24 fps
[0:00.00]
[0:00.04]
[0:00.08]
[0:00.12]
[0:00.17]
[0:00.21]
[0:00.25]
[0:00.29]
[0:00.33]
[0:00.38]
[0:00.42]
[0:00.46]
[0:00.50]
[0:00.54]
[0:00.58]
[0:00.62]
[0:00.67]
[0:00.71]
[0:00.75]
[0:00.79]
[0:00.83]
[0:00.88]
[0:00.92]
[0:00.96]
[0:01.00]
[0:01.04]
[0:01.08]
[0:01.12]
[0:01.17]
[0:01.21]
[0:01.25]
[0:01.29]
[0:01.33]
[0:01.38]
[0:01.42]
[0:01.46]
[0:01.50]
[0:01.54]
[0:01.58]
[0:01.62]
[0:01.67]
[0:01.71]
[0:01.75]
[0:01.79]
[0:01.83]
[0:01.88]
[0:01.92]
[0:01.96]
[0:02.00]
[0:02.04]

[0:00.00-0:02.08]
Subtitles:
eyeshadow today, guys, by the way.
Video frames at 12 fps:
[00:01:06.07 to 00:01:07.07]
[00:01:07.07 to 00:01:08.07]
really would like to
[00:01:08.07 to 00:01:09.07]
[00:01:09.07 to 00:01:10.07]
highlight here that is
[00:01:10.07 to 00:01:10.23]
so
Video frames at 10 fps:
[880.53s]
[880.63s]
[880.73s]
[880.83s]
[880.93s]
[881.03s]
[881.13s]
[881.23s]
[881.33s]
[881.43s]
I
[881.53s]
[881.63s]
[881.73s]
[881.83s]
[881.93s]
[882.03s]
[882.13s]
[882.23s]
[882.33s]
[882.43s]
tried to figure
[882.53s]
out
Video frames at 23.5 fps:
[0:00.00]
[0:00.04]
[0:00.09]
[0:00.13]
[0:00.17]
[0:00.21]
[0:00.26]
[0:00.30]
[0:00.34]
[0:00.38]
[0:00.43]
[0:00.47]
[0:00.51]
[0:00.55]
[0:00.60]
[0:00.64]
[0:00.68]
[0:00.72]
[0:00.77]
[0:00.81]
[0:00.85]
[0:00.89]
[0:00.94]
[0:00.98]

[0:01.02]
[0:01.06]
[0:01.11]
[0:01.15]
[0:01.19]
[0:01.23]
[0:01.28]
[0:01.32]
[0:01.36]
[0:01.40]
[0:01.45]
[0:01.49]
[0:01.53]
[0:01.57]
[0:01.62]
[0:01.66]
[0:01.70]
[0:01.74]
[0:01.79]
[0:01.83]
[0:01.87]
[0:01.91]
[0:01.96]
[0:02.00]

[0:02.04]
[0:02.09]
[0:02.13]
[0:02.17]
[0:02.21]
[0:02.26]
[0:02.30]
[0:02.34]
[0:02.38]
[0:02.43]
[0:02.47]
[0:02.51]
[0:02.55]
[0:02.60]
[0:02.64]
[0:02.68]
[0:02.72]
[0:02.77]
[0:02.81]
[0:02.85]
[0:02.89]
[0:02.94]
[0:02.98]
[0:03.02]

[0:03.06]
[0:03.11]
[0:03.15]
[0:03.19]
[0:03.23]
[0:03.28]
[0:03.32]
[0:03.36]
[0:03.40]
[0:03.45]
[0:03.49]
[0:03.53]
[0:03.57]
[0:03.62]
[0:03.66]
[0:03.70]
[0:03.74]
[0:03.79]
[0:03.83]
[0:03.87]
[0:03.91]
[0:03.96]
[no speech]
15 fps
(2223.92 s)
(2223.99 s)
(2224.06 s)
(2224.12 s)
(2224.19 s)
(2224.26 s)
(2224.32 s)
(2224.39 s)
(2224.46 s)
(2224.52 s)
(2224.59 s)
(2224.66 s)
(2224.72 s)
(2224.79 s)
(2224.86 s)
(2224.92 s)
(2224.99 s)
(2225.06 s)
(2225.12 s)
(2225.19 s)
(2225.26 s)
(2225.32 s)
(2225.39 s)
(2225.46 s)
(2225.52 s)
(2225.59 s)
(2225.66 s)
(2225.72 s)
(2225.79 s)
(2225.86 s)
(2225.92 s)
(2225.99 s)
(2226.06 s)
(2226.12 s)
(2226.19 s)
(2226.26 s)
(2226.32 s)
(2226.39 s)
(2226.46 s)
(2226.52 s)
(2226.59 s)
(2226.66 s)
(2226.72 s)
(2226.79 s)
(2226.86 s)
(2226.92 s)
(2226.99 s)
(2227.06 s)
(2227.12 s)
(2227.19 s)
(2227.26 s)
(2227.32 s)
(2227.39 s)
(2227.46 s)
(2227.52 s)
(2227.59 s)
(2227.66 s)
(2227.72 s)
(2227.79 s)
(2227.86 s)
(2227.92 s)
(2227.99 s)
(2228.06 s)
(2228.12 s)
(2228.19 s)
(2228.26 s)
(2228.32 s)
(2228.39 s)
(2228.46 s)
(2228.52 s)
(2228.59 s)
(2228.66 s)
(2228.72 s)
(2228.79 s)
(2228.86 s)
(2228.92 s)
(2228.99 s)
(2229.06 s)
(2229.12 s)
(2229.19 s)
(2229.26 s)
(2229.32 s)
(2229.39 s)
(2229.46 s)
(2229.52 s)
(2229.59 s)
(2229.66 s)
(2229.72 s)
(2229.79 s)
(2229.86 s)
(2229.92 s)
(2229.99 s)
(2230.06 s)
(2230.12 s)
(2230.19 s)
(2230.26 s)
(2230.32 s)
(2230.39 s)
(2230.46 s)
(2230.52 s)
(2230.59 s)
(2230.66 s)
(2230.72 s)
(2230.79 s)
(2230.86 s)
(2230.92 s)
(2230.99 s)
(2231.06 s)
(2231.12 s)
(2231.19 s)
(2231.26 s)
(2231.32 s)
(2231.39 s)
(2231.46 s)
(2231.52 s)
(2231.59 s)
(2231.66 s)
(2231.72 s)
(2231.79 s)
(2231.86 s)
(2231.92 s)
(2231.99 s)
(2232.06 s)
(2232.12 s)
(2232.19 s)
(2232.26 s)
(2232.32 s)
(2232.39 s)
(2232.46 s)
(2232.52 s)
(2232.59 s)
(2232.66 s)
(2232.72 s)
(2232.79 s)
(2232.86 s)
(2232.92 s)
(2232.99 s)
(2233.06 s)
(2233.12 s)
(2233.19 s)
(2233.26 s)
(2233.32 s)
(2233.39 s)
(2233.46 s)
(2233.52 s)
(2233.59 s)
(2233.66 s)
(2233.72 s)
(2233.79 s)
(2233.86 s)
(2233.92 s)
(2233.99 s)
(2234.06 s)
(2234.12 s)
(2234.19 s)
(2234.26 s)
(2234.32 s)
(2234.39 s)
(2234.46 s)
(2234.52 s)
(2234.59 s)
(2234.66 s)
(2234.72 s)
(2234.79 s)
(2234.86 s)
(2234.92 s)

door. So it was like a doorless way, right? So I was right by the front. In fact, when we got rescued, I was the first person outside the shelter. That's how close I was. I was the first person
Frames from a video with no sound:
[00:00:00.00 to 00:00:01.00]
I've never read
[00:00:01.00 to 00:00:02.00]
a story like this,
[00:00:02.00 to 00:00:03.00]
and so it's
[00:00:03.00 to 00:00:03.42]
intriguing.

==============================

◆ EXERCISE AIM ◆
Please retype all of the lines above exactly as they stand.

◆ TASK ANSWER ◆
24 fps
[0:00.00]
[0:00.04]
[0:00.08]
[0:00.12]
[0:00.17]
[0:00.21]
[0:00.25]
[0:00.29]
[0:00.33]
[0:00.38]
[0:00.42]
[0:00.46]
[0:00.50]
[0:00.54]
[0:00.58]
[0:00.62]
[0:00.67]
[0:00.71]
[0:00.75]
[0:00.79]
[0:00.83]
[0:00.88]
[0:00.92]
[0:00.96]
[0:01.00]
[0:01.04]
[0:01.08]
[0:01.12]
[0:01.17]
[0:01.21]
[0:01.25]
[0:01.29]
[0:01.33]
[0:01.38]
[0:01.42]
[0:01.46]
[0:01.50]
[0:01.54]
[0:01.58]
[0:01.62]
[0:01.67]
[0:01.71]
[0:01.75]
[0:01.79]
[0:01.83]
[0:01.88]
[0:01.92]
[0:01.96]
[0:02.00]
[0:02.04]

[0:00.00-0:02.08]
Subtitles:
eyeshadow today, guys, by the way.
Video frames at 12 fps:
[00:01:06.07 to 00:01:07.07]
[00:01:07.07 to 00:01:08.07]
really would like to
[00:01:08.07 to 00:01:09.07]
[00:01:09.07 to 00:01:10.07]
highlight here that is
[00:01:10.07 to 00:01:10.23]
so
Video frames at 10 fps:
[880.53s]
[880.63s]
[880.73s]
[880.83s]
[880.93s]
[881.03s]
[881.13s]
[881.23s]
[881.33s]
[881.43s]
I
[881.53s]
[881.63s]
[881.73s]
[881.83s]
[881.93s]
[882.03s]
[882.13s]
[882.23s]
[882.33s]
[882.43s]
tried to figure
[882.53s]
out
Video frames at 23.5 fps:
[0:00.00]
[0:00.04]
[0:00.09]
[0:00.13]
[0:00.17]
[0:00.21]
[0:00.26]
[0:00.30]
[0:00.34]
[0:00.38]
[0:00.43]
[0:00.47]
[0:00.51]
[0:00.55]
[0:00.60]
[0:00.64]
[0:00.68]
[0:00.72]
[0:00.77]
[0:00.81]
[0:00.85]
[0:00.89]
[0:00.94]
[0:00.98]

[0:01.02]
[0:01.06]
[0:01.11]
[0:01.15]
[0:01.19]
[0:01.23]
[0:01.28]
[0:01.32]
[0:01.36]
[0:01.40]
[0:01.45]
[0:01.49]
[0:01.53]
[0:01.57]
[0:01.62]
[0:01.66]
[0:01.70]
[0:01.74]
[0:01.79]
[0:01.83]
[0:01.87]
[0:01.91]
[0:01.96]
[0:02.00]

[0:02.04]
[0:02.09]
[0:02.13]
[0:02.17]
[0:02.21]
[0:02.26]
[0:02.30]
[0:02.34]
[0:02.38]
[0:02.43]
[0:02.47]
[0:02.51]
[0:02.55]
[0:02.60]
[0:02.64]
[0:02.68]
[0:02.72]
[0:02.77]
[0:02.81]
[0:02.85]
[0:02.89]
[0:02.94]
[0:02.98]
[0:03.02]

[0:03.06]
[0:03.11]
[0:03.15]
[0:03.19]
[0:03.23]
[0:03.28]
[0:03.32]
[0:03.36]
[0:03.40]
[0:03.45]
[0:03.49]
[0:03.53]
[0:03.57]
[0:03.62]
[0:03.66]
[0:03.70]
[0:03.74]
[0:03.79]
[0:03.83]
[0:03.87]
[0:03.91]
[0:03.96]
[no speech]
15 fps
(2223.92 s)
(2223.99 s)
(2224.06 s)
(2224.12 s)
(2224.19 s)
(2224.26 s)
(2224.32 s)
(2224.39 s)
(2224.46 s)
(2224.52 s)
(2224.59 s)
(2224.66 s)
(2224.72 s)
(2224.79 s)
(2224.86 s)
(2224.92 s)
(2224.99 s)
(2225.06 s)
(2225.12 s)
(2225.19 s)
(2225.26 s)
(2225.32 s)
(2225.39 s)
(2225.46 s)
(2225.52 s)
(2225.59 s)
(2225.66 s)
(2225.72 s)
(2225.79 s)
(2225.86 s)
(2225.92 s)
(2225.99 s)
(2226.06 s)
(2226.12 s)
(2226.19 s)
(2226.26 s)
(2226.32 s)
(2226.39 s)
(2226.46 s)
(2226.52 s)
(2226.59 s)
(2226.66 s)
(2226.72 s)
(2226.79 s)
(2226.86 s)
(2226.92 s)
(2226.99 s)
(2227.06 s)
(2227.12 s)
(2227.19 s)
(2227.26 s)
(2227.32 s)
(2227.39 s)
(2227.46 s)
(2227.52 s)
(2227.59 s)
(2227.66 s)
(2227.72 s)
(2227.79 s)
(2227.86 s)
(2227.92 s)
(2227.99 s)
(2228.06 s)
(2228.12 s)
(2228.19 s)
(2228.26 s)
(2228.32 s)
(2228.39 s)
(2228.46 s)
(2228.52 s)
(2228.59 s)
(2228.66 s)
(2228.72 s)
(2228.79 s)
(2228.86 s)
(2228.92 s)
(2228.99 s)
(2229.06 s)
(2229.12 s)
(2229.19 s)
(2229.26 s)
(2229.32 s)
(2229.39 s)
(2229.46 s)
(2229.52 s)
(2229.59 s)
(2229.66 s)
(2229.72 s)
(2229.79 s)
(2229.86 s)
(2229.92 s)
(2229.99 s)
(2230.06 s)
(2230.12 s)
(2230.19 s)
(2230.26 s)
(2230.32 s)
(2230.39 s)
(2230.46 s)
(2230.52 s)
(2230.59 s)
(2230.66 s)
(2230.72 s)
(2230.79 s)
(2230.86 s)
(2230.92 s)
(2230.99 s)
(2231.06 s)
(2231.12 s)
(2231.19 s)
(2231.26 s)
(2231.32 s)
(2231.39 s)
(2231.46 s)
(2231.52 s)
(2231.59 s)
(2231.66 s)
(2231.72 s)
(2231.79 s)
(2231.86 s)
(2231.92 s)
(2231.99 s)
(2232.06 s)
(2232.12 s)
(2232.19 s)
(2232.26 s)
(2232.32 s)
(2232.39 s)
(2232.46 s)
(2232.52 s)
(2232.59 s)
(2232.66 s)
(2232.72 s)
(2232.79 s)
(2232.86 s)
(2232.92 s)
(2232.99 s)
(2233.06 s)
(2233.12 s)
(2233.19 s)
(2233.26 s)
(2233.32 s)
(2233.39 s)
(2233.46 s)
(2233.52 s)
(2233.59 s)
(2233.66 s)
(2233.72 s)
(2233.79 s)
(2233.86 s)
(2233.92 s)
(2233.99 s)
(2234.06 s)
(2234.12 s)
(2234.19 s)
(2234.26 s)
(2234.32 s)
(2234.39 s)
(2234.46 s)
(2234.52 s)
(2234.59 s)
(2234.66 s)
(2234.72 s)
(2234.79 s)
(2234.86 s)
(2234.92 s)

door. So it was like a doorless way, right? So I was right by the front. In fact, when we got rescued, I was the first person outside the shelter. That's how close I was. I was the first person
Frames from a video with no sound:
[00:00:00.00 to 00:00:01.00]
I've never read
[00:00:01.00 to 00:00:02.00]
a story like this,
[00:00:02.00 to 00:00:03.00]
and so it's
[00:00:03.00 to 00:00:03.42]
intriguing.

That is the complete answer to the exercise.